■ Assignment
Copy each line of the entries that contains the word "even".

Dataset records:

======

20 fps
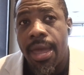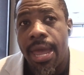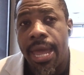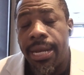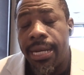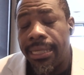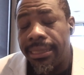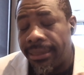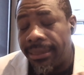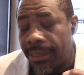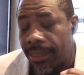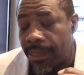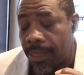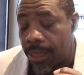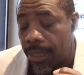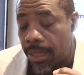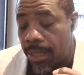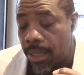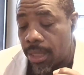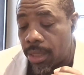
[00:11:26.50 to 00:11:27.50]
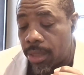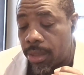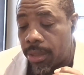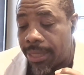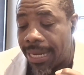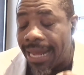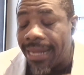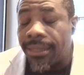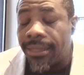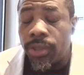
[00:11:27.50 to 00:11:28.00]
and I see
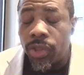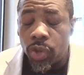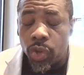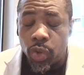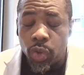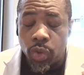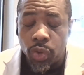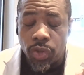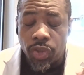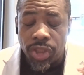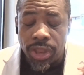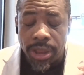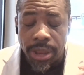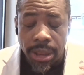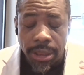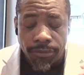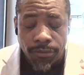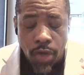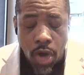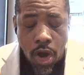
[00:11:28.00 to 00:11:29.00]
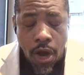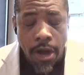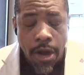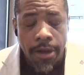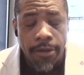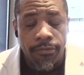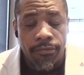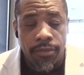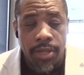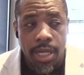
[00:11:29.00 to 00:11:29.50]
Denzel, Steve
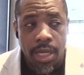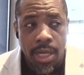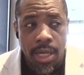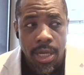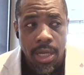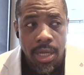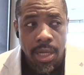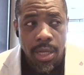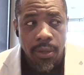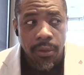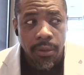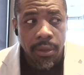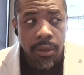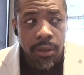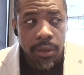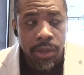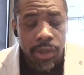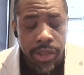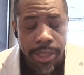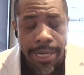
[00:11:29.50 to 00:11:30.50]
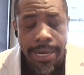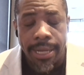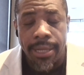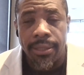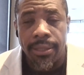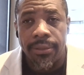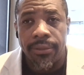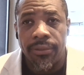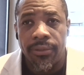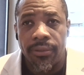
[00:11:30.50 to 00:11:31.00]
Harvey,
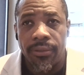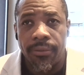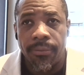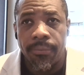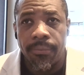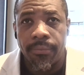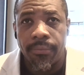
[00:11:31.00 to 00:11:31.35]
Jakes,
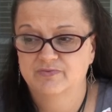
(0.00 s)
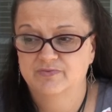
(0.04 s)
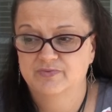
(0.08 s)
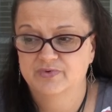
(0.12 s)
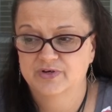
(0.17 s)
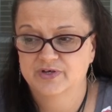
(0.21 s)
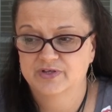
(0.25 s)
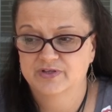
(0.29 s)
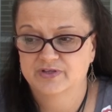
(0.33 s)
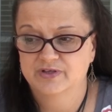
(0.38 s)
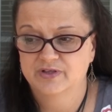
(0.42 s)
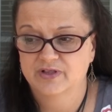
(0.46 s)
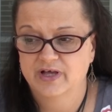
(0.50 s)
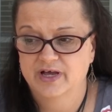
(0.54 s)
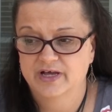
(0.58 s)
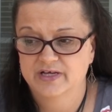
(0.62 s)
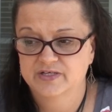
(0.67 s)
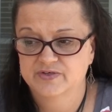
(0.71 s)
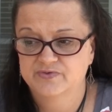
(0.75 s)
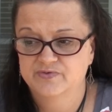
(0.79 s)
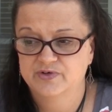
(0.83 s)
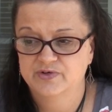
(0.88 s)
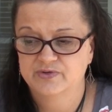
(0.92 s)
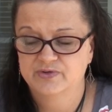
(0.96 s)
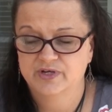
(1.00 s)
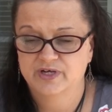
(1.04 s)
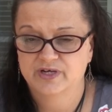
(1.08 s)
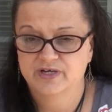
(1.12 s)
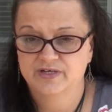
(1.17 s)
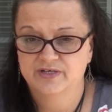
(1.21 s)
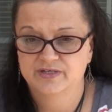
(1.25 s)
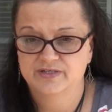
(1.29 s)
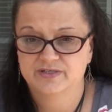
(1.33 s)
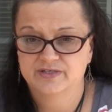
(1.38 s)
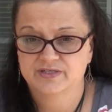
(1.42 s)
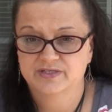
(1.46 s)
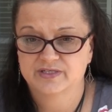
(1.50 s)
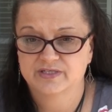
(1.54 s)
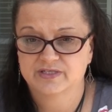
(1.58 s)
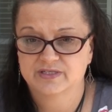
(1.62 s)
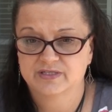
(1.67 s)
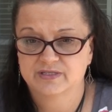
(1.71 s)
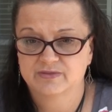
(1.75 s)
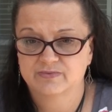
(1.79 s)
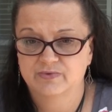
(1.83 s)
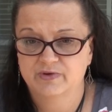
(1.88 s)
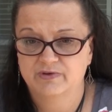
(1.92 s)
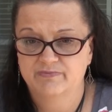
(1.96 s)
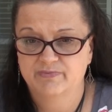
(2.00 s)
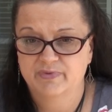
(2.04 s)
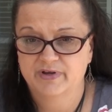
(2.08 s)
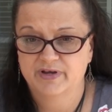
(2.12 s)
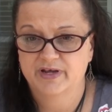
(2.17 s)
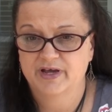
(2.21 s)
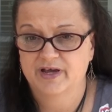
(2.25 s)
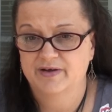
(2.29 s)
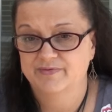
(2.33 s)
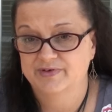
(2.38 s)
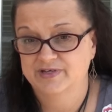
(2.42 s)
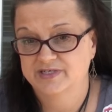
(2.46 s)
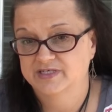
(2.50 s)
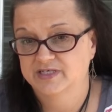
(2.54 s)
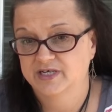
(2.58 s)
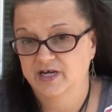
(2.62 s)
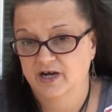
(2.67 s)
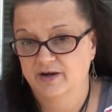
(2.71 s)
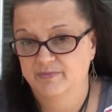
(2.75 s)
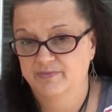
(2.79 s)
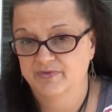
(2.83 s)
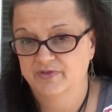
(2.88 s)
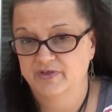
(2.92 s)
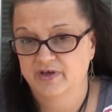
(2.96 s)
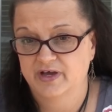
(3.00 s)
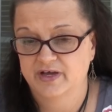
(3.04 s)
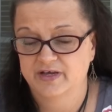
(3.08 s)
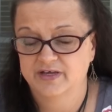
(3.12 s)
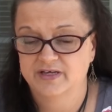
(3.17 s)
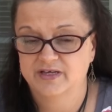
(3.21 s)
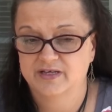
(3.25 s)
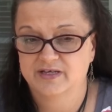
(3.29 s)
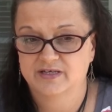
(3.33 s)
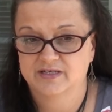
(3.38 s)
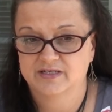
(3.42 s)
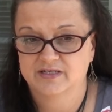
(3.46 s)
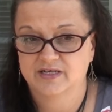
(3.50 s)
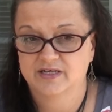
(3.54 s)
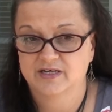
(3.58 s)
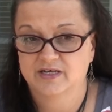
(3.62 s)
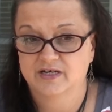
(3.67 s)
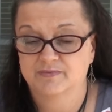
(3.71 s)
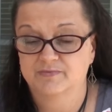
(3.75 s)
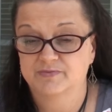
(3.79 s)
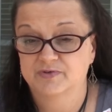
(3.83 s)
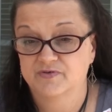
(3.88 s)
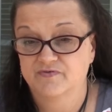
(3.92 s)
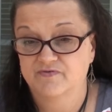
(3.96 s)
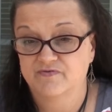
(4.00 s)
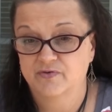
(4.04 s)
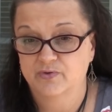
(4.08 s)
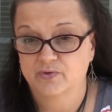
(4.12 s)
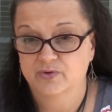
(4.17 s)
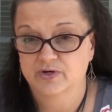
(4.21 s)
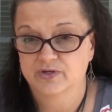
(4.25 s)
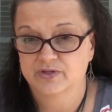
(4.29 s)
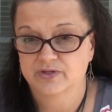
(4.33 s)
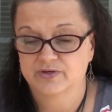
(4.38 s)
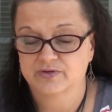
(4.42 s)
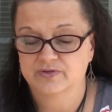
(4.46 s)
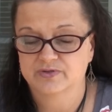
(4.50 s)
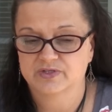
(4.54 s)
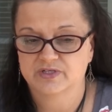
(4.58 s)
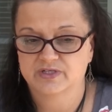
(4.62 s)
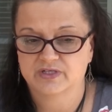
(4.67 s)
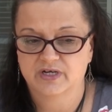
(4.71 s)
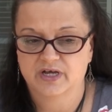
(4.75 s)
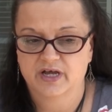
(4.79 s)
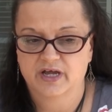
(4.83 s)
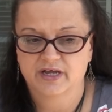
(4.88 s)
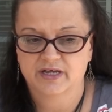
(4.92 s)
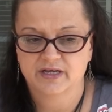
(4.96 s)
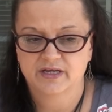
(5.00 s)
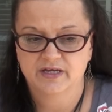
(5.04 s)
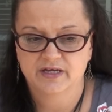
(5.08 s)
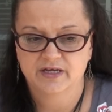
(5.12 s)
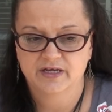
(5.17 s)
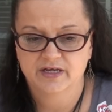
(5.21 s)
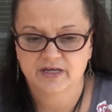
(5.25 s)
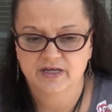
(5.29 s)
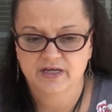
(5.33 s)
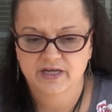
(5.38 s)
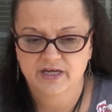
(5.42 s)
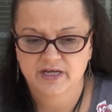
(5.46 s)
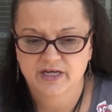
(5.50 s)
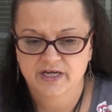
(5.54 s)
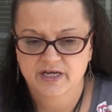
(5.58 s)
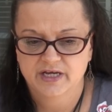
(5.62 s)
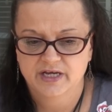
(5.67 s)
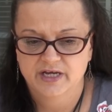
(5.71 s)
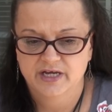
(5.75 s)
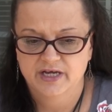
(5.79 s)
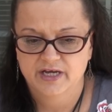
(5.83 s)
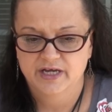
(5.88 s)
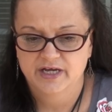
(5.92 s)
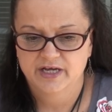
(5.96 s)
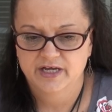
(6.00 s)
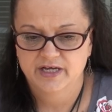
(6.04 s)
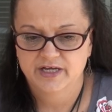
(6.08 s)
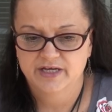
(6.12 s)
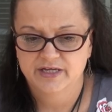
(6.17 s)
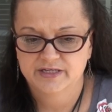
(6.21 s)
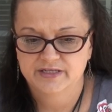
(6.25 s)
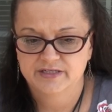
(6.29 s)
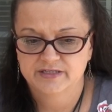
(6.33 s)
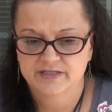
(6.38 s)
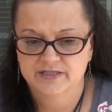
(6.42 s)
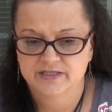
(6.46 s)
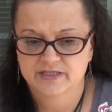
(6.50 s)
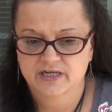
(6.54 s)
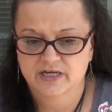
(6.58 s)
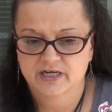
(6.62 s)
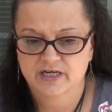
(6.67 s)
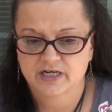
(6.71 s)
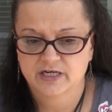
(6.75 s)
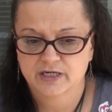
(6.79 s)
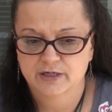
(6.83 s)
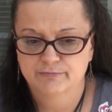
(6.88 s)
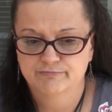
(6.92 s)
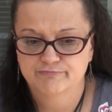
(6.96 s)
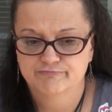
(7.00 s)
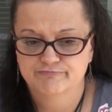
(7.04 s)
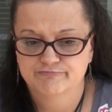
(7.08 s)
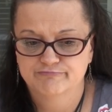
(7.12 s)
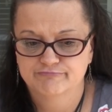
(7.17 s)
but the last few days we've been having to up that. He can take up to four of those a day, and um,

======

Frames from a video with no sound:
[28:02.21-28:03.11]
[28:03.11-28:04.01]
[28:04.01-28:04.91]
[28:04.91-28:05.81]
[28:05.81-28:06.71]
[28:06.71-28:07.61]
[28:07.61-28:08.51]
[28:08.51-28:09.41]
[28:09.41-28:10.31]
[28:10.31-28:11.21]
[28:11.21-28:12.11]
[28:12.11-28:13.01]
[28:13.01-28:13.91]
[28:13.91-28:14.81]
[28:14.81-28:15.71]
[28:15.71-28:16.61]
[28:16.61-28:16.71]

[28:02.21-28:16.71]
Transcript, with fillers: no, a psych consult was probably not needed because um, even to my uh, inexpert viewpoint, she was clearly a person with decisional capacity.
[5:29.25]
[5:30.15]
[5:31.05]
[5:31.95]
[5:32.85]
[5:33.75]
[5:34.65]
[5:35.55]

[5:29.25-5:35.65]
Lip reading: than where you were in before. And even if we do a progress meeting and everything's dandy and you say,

======

■ Answer section
Transcript, with fillers: no, a psych consult was probably not needed because um, even to my uh, inexpert viewpoint, she was clearly a person with decisional capacity.
Lip reading: than where you were in before. And even if we do a progress meeting and everything's dandy and you say,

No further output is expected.